* **Work required**: Would you output the following records verbatim and skip the images in them?

--------------------------------------------------

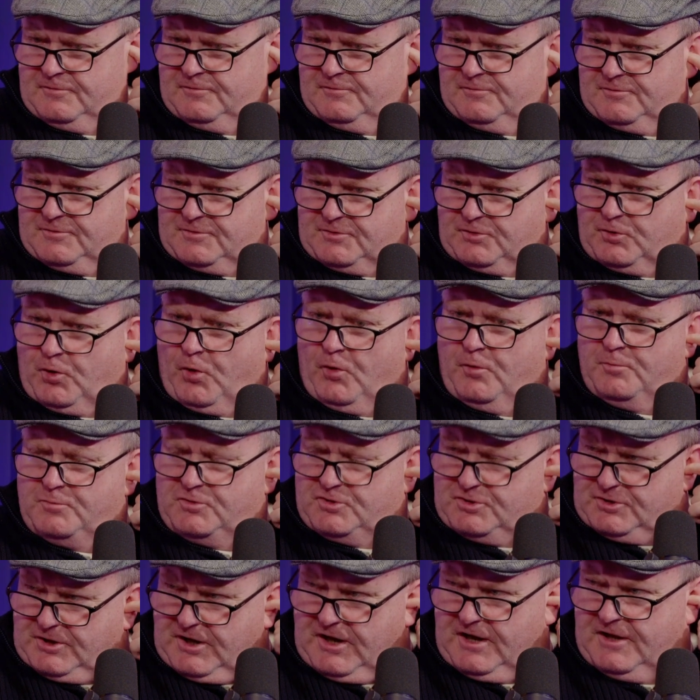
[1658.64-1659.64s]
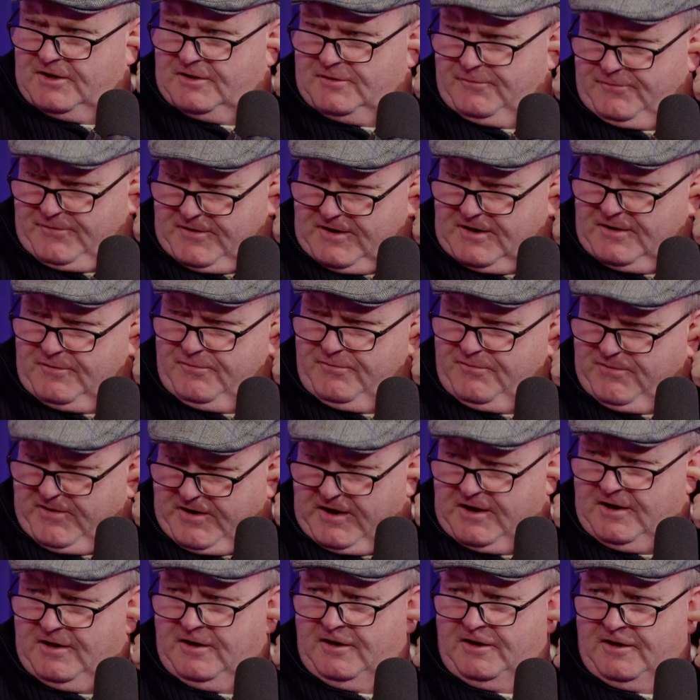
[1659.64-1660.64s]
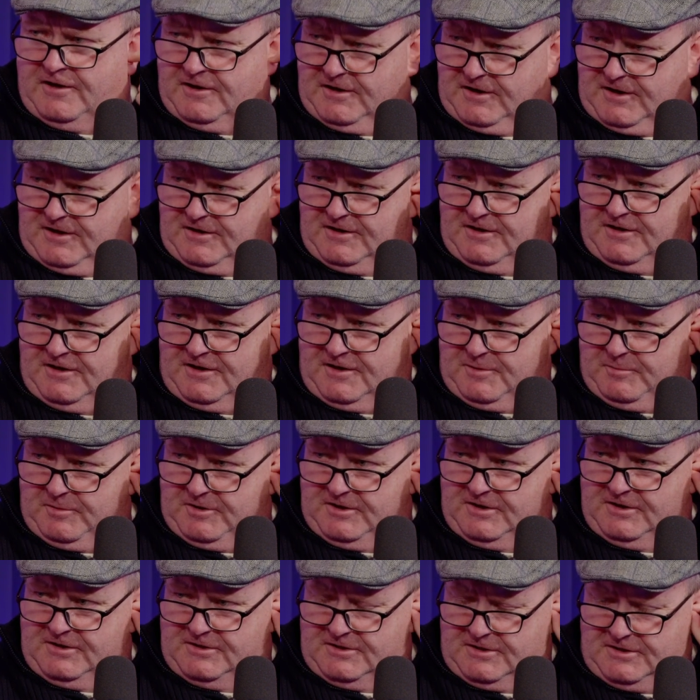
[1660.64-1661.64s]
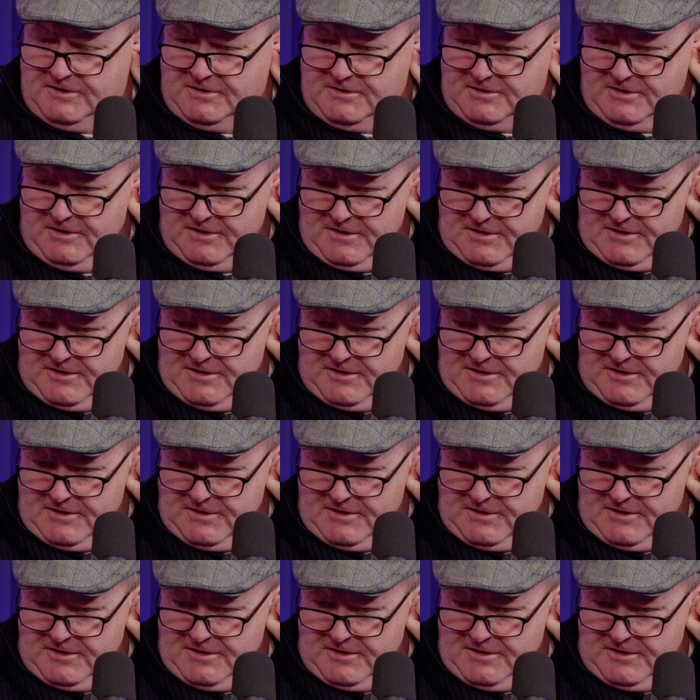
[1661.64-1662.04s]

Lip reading: was Tom Stade, the very fine Canadian comedian, says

--------------------------------------------------

* **Response to this exercise**:
[1658.64-1659.64s]
[1659.64-1660.64s]
[1660.64-1661.64s]
[1661.64-1662.04s]

Lip reading: was Tom Stade, the very fine Canadian comedian, says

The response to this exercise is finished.